Indexes

An index serves as a navigational marker, analogous to an index in a book, facilitating the swift and efficient retrieval of data from a table. While invisible to users, indexes play a crucial role in accelerating database queries. Their implementation is particularly advisable as the database grows over time. Despite their widespread use, it's essential to note that indexes consume additional memory space, and improper utilization can potentially hamper performance.

Indexes are very useful, and we can see one of their types when we created a primary key that automatically creates an Index clustered. The different types of indexes are:

• Clustered index

• Non-Clustered index

• Unique index

• Composite index

• B-Tree index (Oracle considered Normal indexes as B-Tree Indexes)

• Function based index

• Bit map index

In this post we will talk about clustered and non-clustered Indexes, their use, their characteristics, how the query execution plan read the indexes, why is recommended to have indexes clustered and/or non-clustered, etc.

Clustered Index

A clustered index organizes data rows and index rows within a database. When a clustered index is applied, it arranges the rows in the table or view based on their key values. This sorting facilitates fast information retrieval, as a SELECT operation seeking a specific value can efficiently navigate to the exact data page where that value is stored. The database can optimize performance by caching numerous indexes in memory, enabling the file system to read a substantial number of records simultaneously, rather than retrieving them from the disk individually.

In this context, a "page" refers to a unit of data storage where information is housed. Typically, each table consists of sets of eight pages, and when an index is present, the data within these pages is organized in a structured manner. Conversely, in the absence of an index, a table becomes a heap of data. This scenario is common in data warehousing schemas where the organizational structure is less critical than the efficient storage of vast amounts of data.

In situations where there is a high demand for join operations, SQL Server can rapidly and effortlessly reference indexes instead of performing sequential searches through large tables. This indexing strategy significantly enhances the efficiency of join operations, contributing to overall database performance.

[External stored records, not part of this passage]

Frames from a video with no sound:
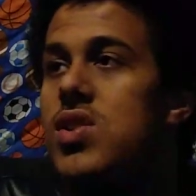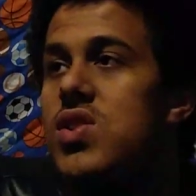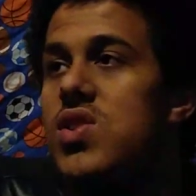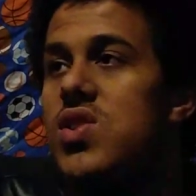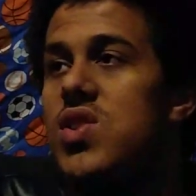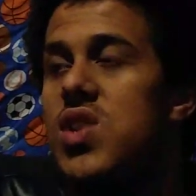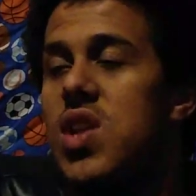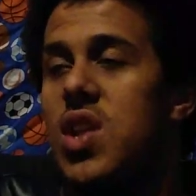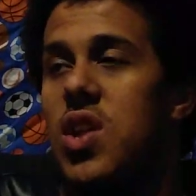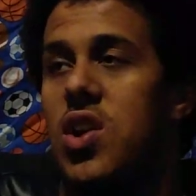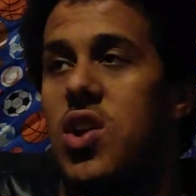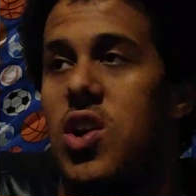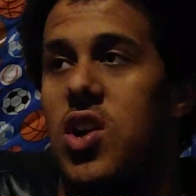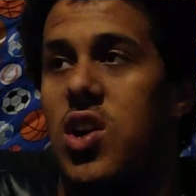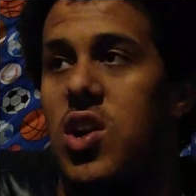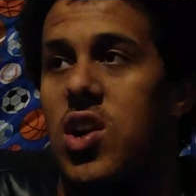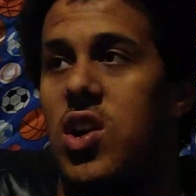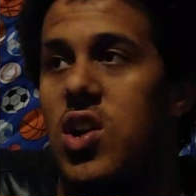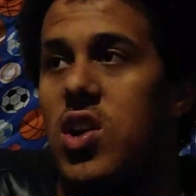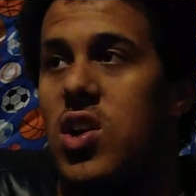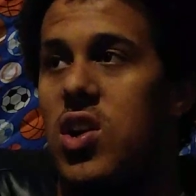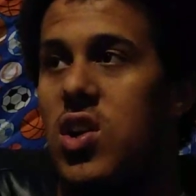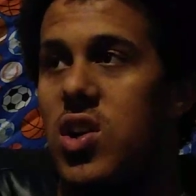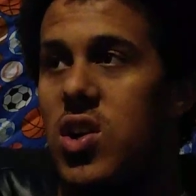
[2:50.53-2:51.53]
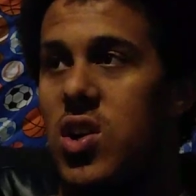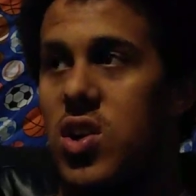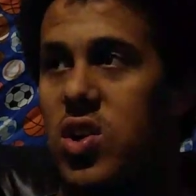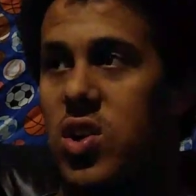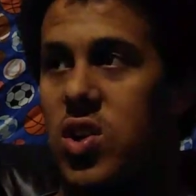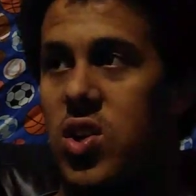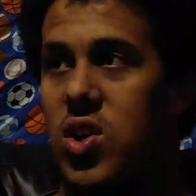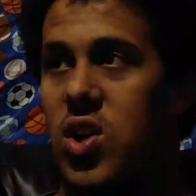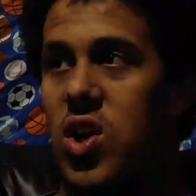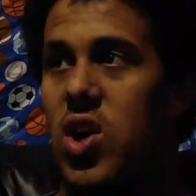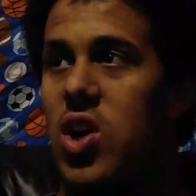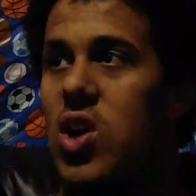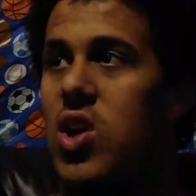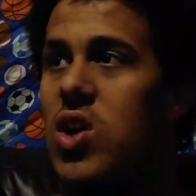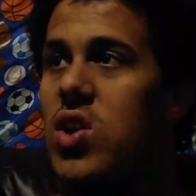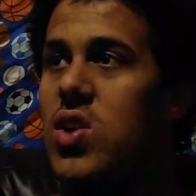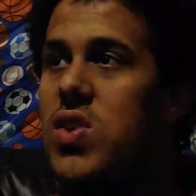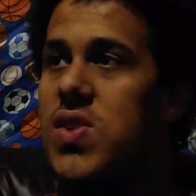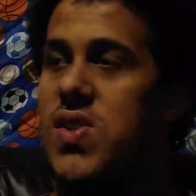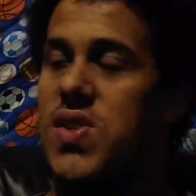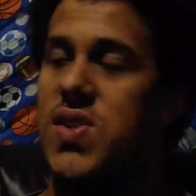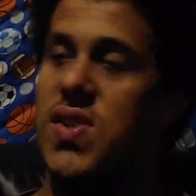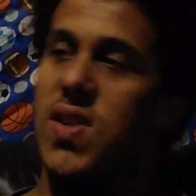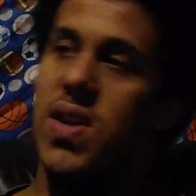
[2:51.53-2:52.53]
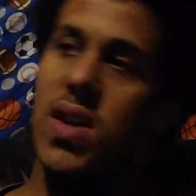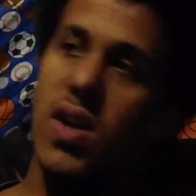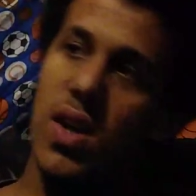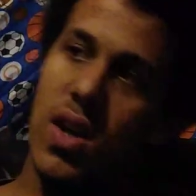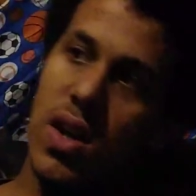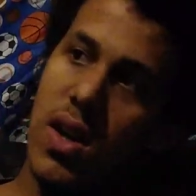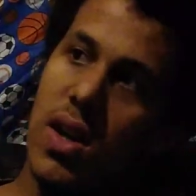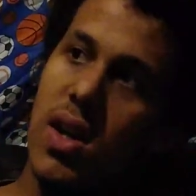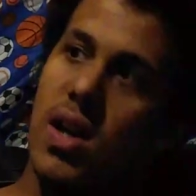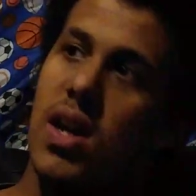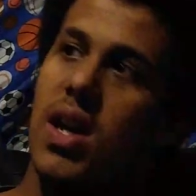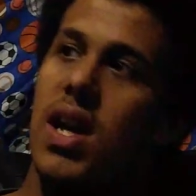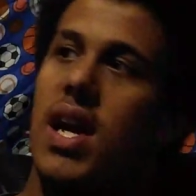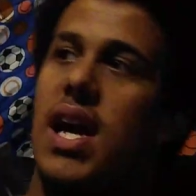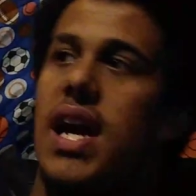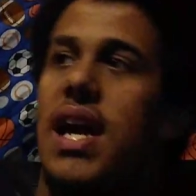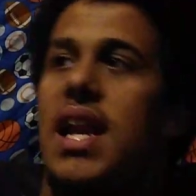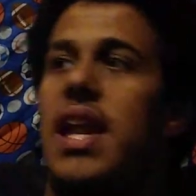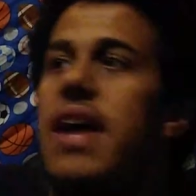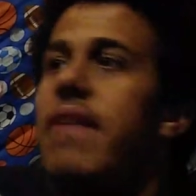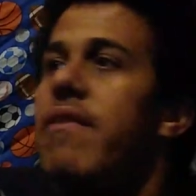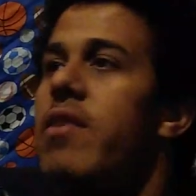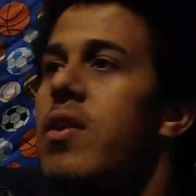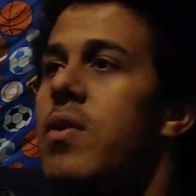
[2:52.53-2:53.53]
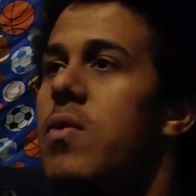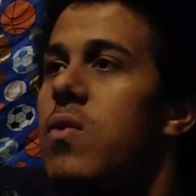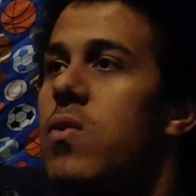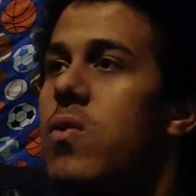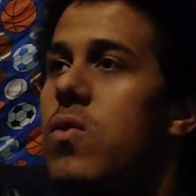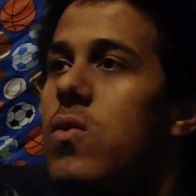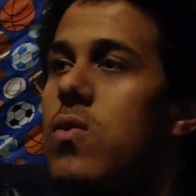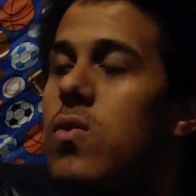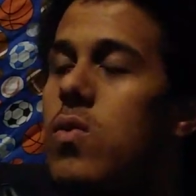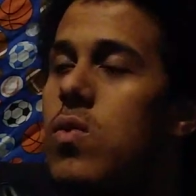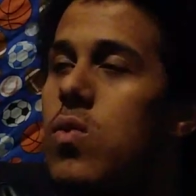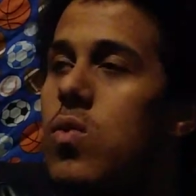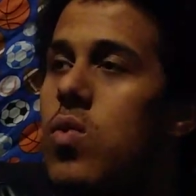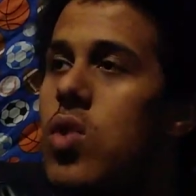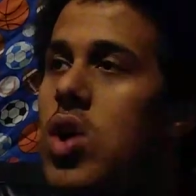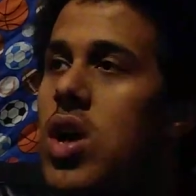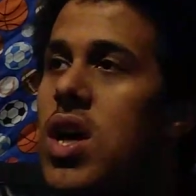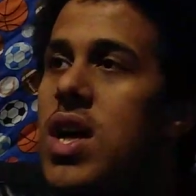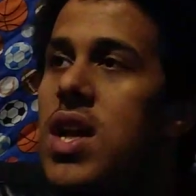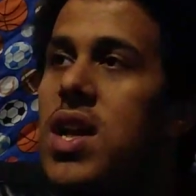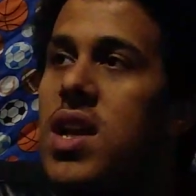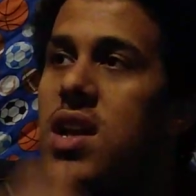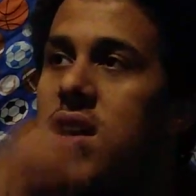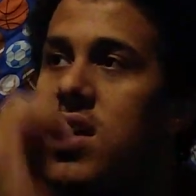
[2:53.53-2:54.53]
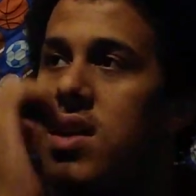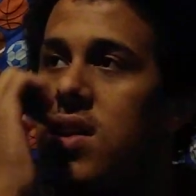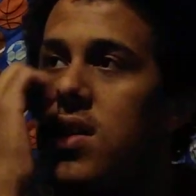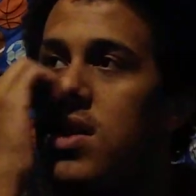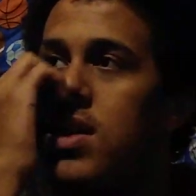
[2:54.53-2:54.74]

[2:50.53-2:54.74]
So the girls and everyone,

ALTER TABLE [dbo].[Example] ADD  CONSTRAINT [PK_Example] PRIMARY KEY                                                         CLUSTERED 
(
        [Id] ASC
)

Clustered Index main characteristics

• Clustered index sort and store the data and index rows

• Only one single clustered index can be specified in a table

• One or more columns can be used for an index

• Fast return of the data

• Primary Key are by default created as Index clustered

• Index clustered has all the information about where a data is storage in a table

Non-Clustered Index

A non-clustered index is designed to enhance query performance within a table. Multiple non-clustered indexes can exist in a table. Unlike clustered indexes, non-clustered indexes do not physically sort the data; instead, they establish a distinct key-value structure derived from the table. In this structure, the key comprises the column value, and each value contains a pointer to the corresponding data row holding the actual value. Notably, the storage of a non-clustered index is decentralized, residing in separate locations.

CREATE NONCLUSTERED INDEX [IDXNOC] ON [dbo].[Example]
(
        [Description] ASC,
        [Date] ASC,
        [User_Example] ASC
)

Non-Clustered Index main characteristics:

• Store key values only

• Every index row in the non-clustered index stores the non-clustered key value and a row locator

• Bridge to the data

• One or up to 999 non-clustered indexes in a table

• Pointers to Heap/Clustered Index rows

• Operations of Index Scan and Index Seek

• Non-clustered index can create in views

• Add value and other columns

Index non-clustered with the Name column and columns Age and Genre added.

Table scan: Systematically assess each value in the table until the specified data in the query is located. A table scan is employed when querying a heap table.

Index scan: Examine each value in the table until you locate the data specified in the query. An index scan proves to be a suitable solution when querying a table with a relatively small dataset.

Index seek: Instead of scanning the entire index, it efficiently navigates the B-tree structure to locate the value swiftly. Utilizing index seeks is the optimal solution, particularly when working with large datasets. Ensure you filter by the clustered index column for optimal performance.

Indexes are highly recommended if those has a specific and evaluated purpose, indexes are use to retrieve data in a fast way from a large table. If the table wont increase or this is use for data warehousing, indexes could not be necessary. Before creating an index we have to analyse why I need it, what kind of problem I will mitigate, even in the management during a Tuning advisor analyse recommends you, creating an index, is very important to check and investigate that this will be use in the queries.